__Task objective__: Everything from the line with "[0:00.90-0:01.80]" to the final line of the entries, both included, should be restated word for word; please omit the pictures.
BEGIN Data for this task
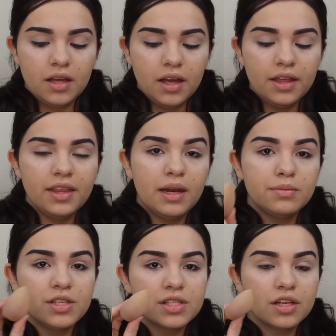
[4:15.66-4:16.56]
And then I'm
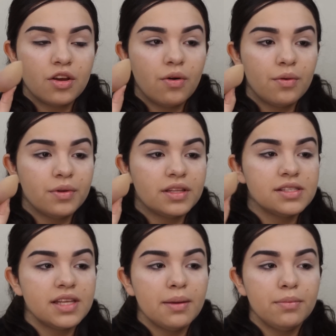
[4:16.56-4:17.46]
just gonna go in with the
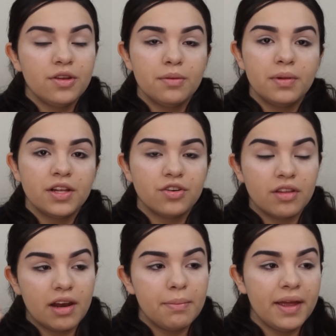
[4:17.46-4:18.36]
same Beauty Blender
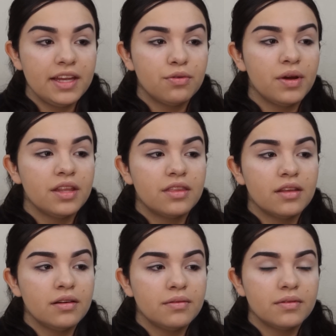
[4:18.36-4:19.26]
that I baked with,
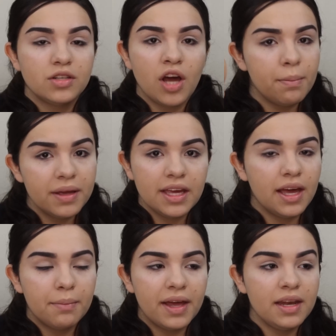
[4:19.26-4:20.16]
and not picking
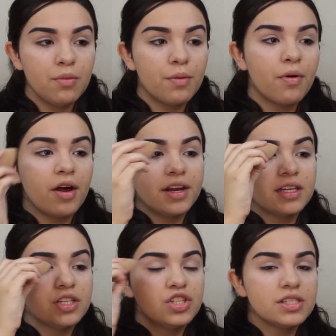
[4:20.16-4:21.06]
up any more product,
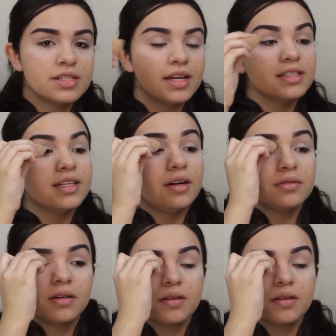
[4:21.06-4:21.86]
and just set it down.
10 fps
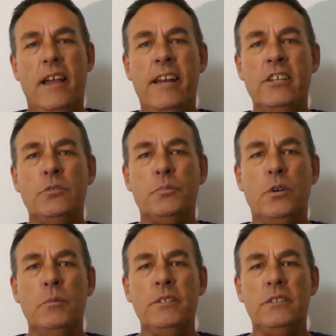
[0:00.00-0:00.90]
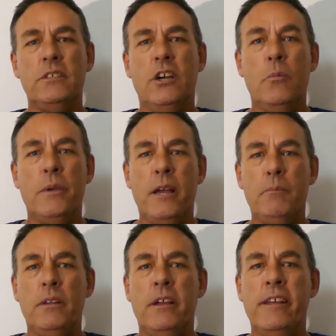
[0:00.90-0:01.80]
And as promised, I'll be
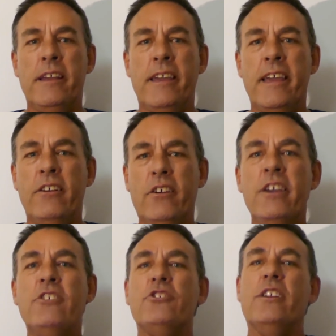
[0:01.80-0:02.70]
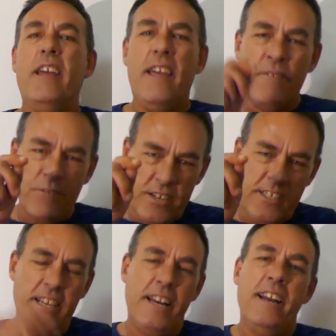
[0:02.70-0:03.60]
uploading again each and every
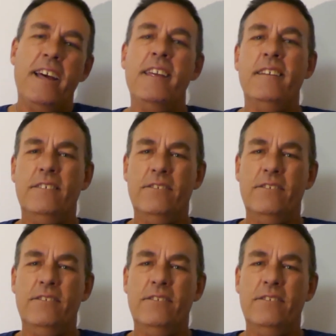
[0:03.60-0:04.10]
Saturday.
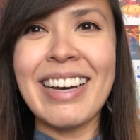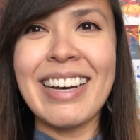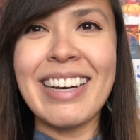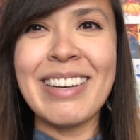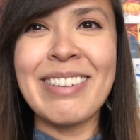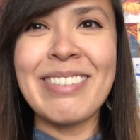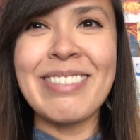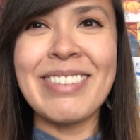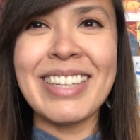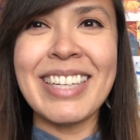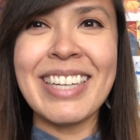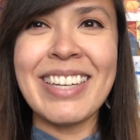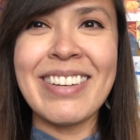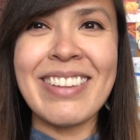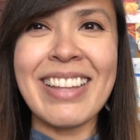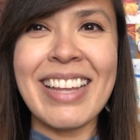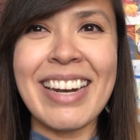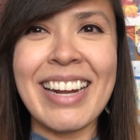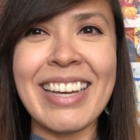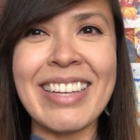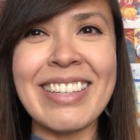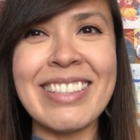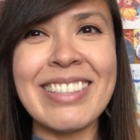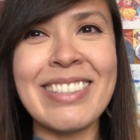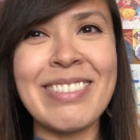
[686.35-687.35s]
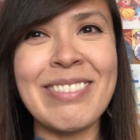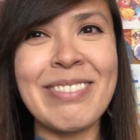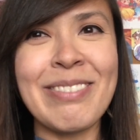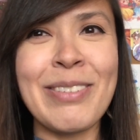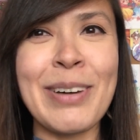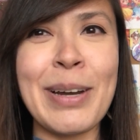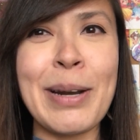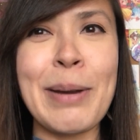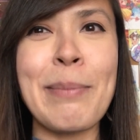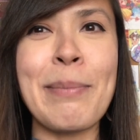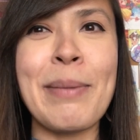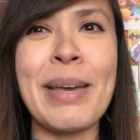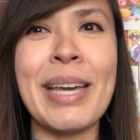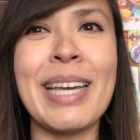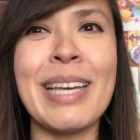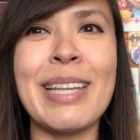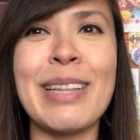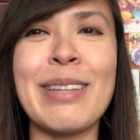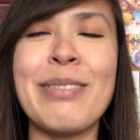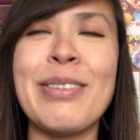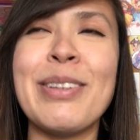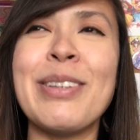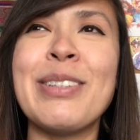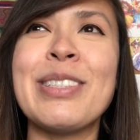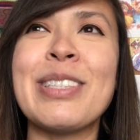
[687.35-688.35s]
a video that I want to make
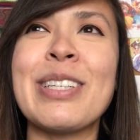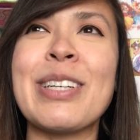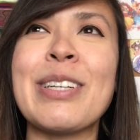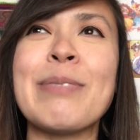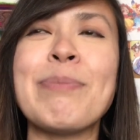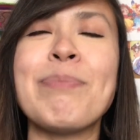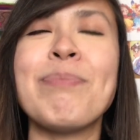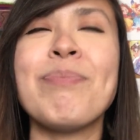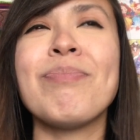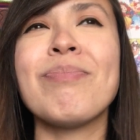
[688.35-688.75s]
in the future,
END Data for this task
__Exercise solution__:
[0:00.90-0:01.80]
And as promised, I'll be
[0:01.80-0:02.70]
[0:02.70-0:03.60]
uploading again each and every
[0:03.60-0:04.10]
Saturday.
[686.35-687.35s]
[687.35-688.35s]
a video that I want to make
[688.35-688.75s]
in the future,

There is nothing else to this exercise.